*** DATA SECTION Section Begins ***

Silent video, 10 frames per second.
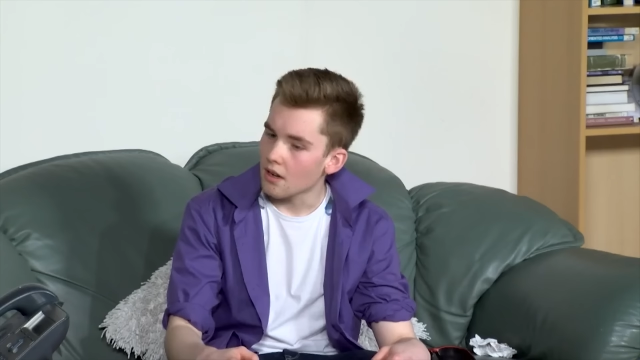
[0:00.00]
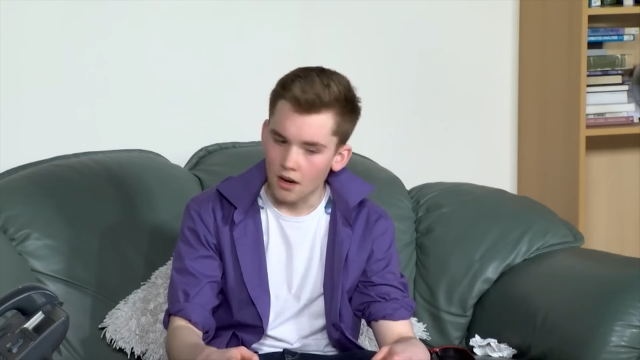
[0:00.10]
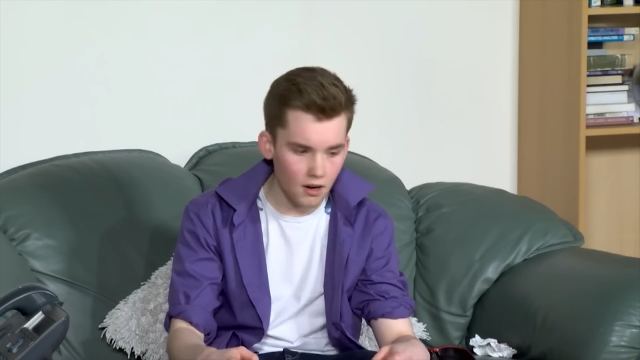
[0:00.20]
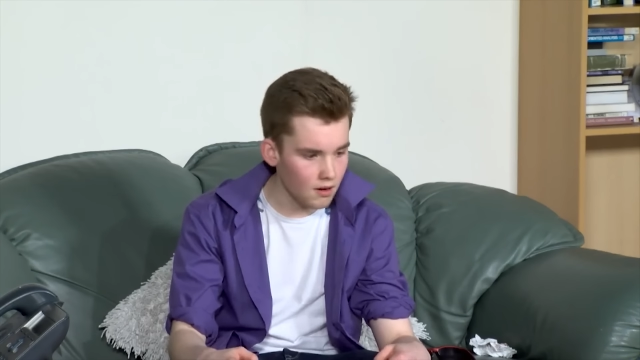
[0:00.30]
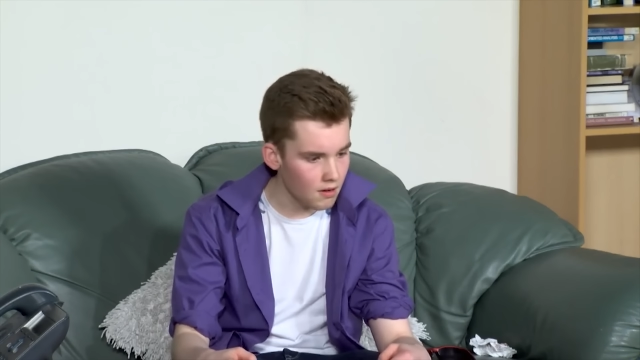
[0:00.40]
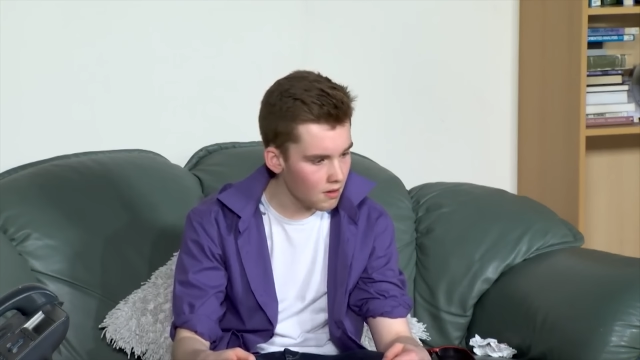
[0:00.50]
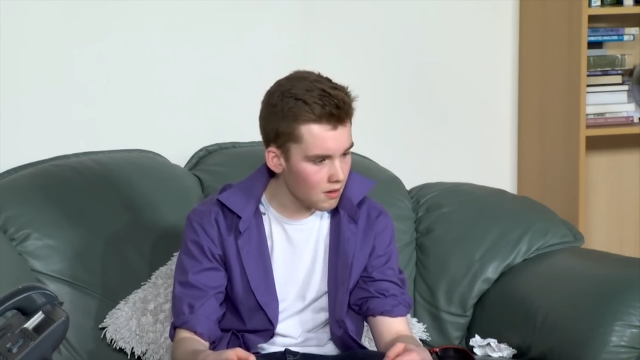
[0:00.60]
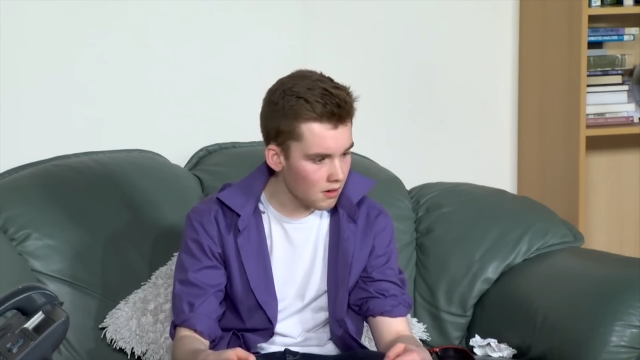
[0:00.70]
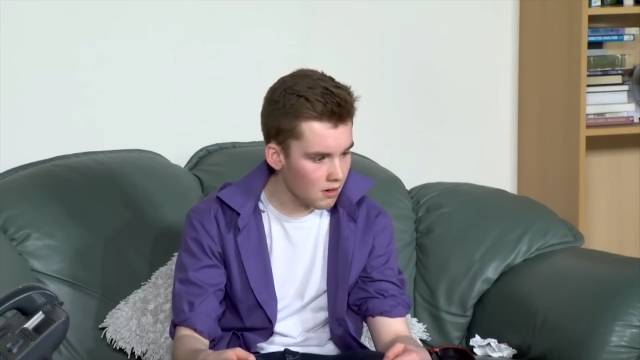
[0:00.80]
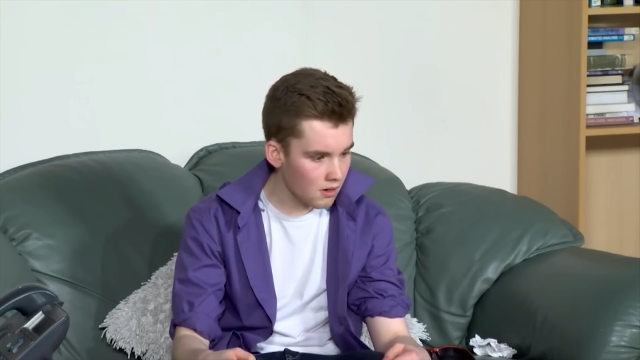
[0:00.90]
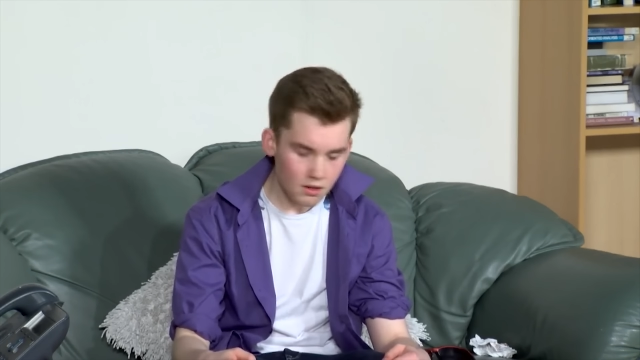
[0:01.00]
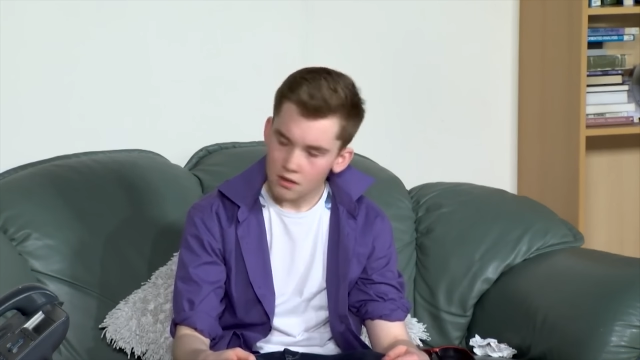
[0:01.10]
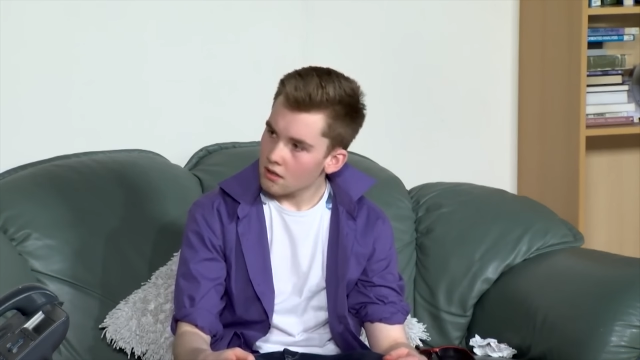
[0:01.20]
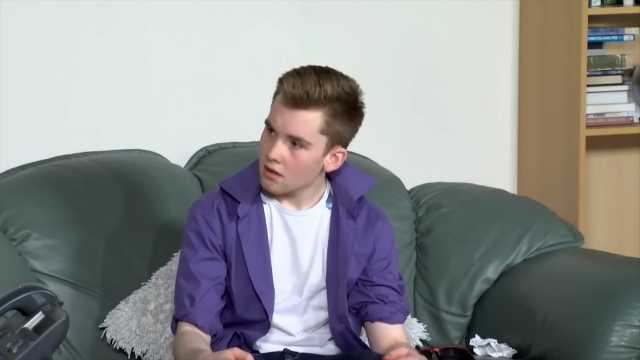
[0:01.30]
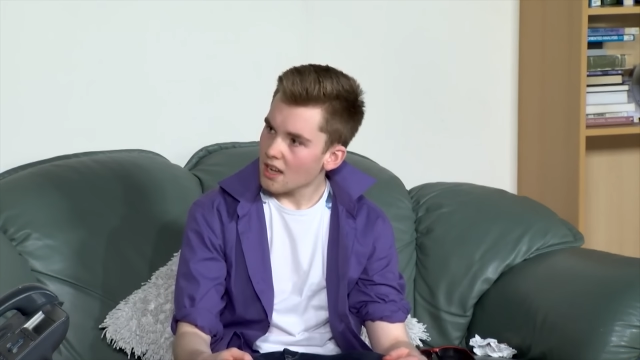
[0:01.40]

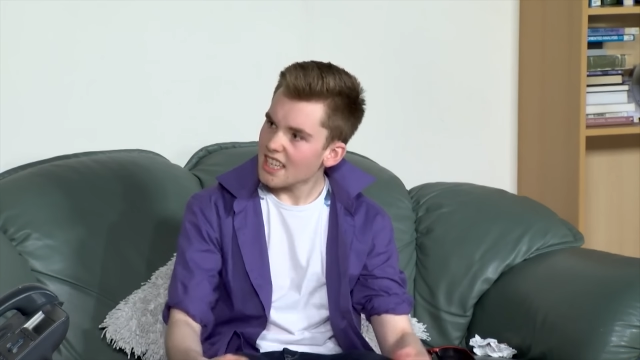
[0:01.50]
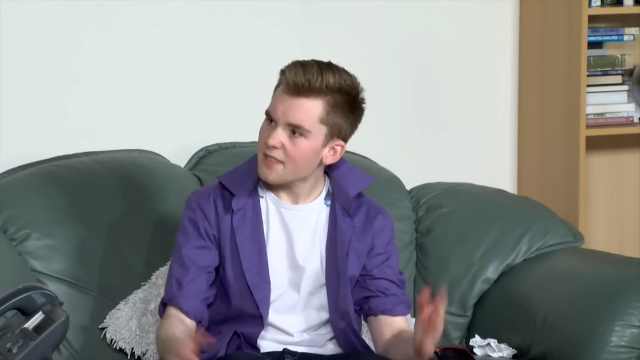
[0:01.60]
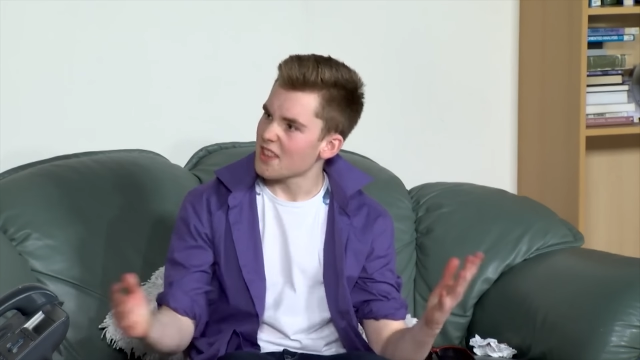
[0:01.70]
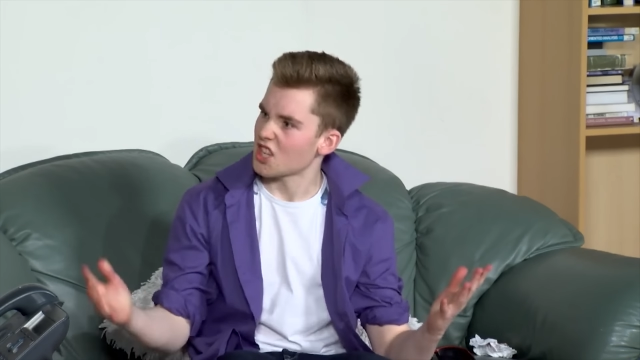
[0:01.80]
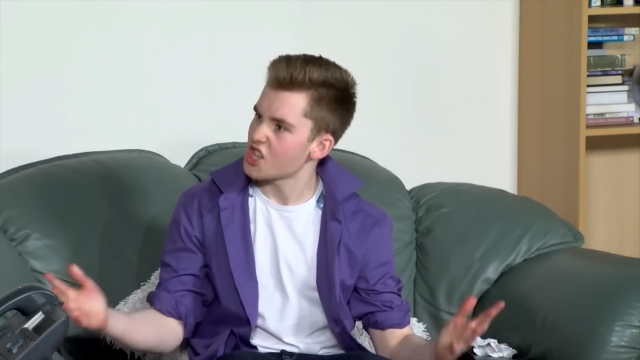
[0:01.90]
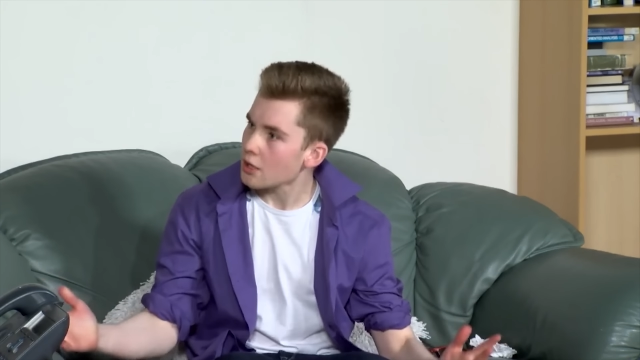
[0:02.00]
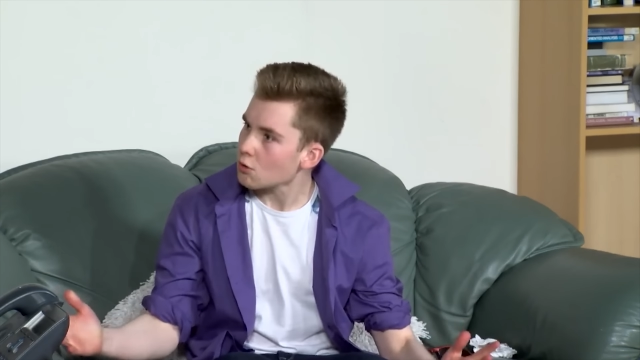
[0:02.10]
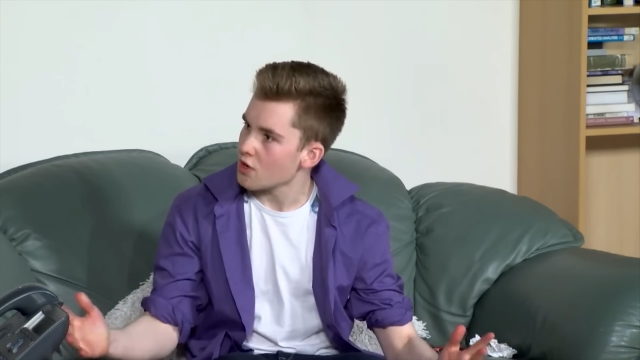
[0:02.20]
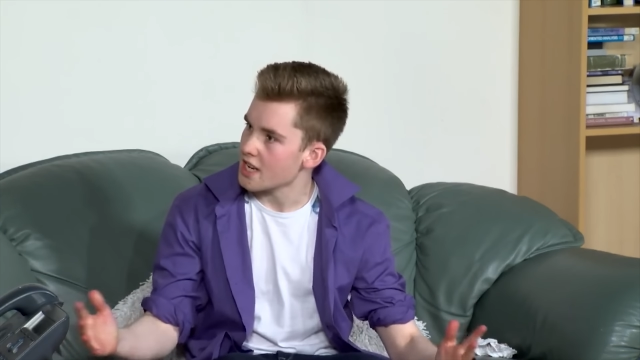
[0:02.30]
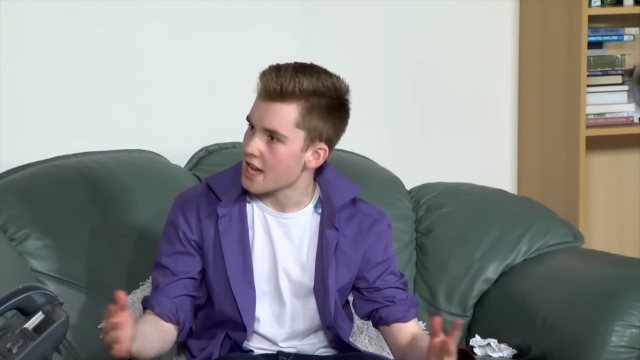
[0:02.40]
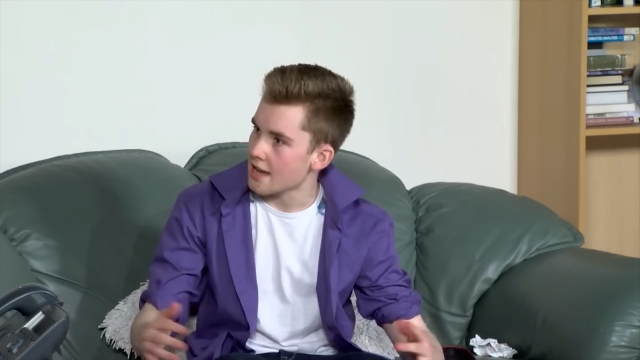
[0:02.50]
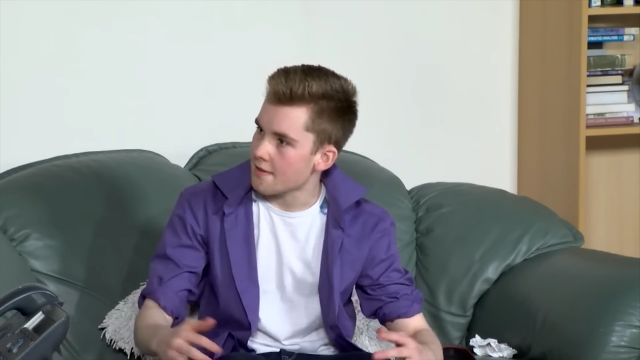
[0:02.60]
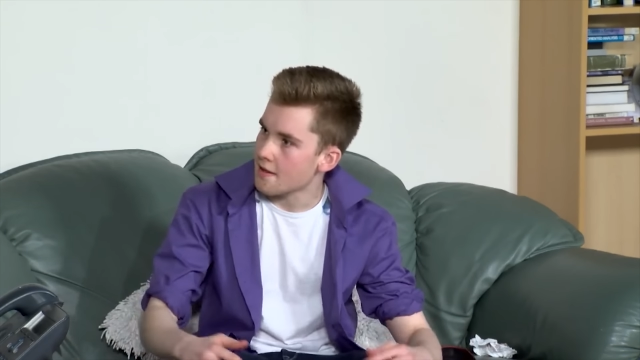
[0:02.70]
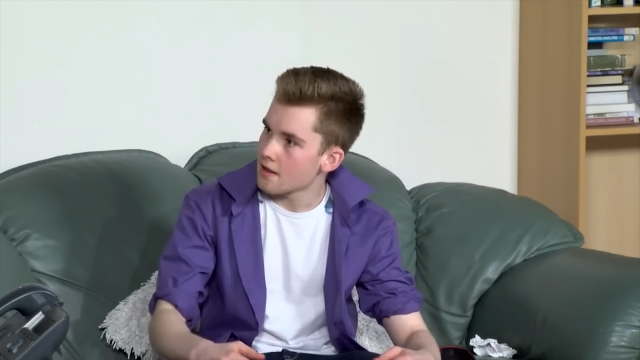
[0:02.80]
I did it for the children, Keith.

*** DATA SECTION Section Ends ***

WORK INSTRUCTION: Output the data above exactly, excluding images.

ANSWER FOR THE TASK:
Silent video, 10 frames per second.
[0:00.00]
[0:00.10]
[0:00.20]
[0:00.30]
[0:00.40]
[0:00.50]
[0:00.60]
[0:00.70]
[0:00.80]
[0:00.90]
[0:01.00]
[0:01.10]
[0:01.20]
[0:01.30]
[0:01.40]

[0:01.50]
[0:01.60]
[0:01.70]
[0:01.80]
[0:01.90]
[0:02.00]
[0:02.10]
[0:02.20]
[0:02.30]
[0:02.40]
[0:02.50]
[0:02.60]
[0:02.70]
[0:02.80]
I did it for the children, Keith.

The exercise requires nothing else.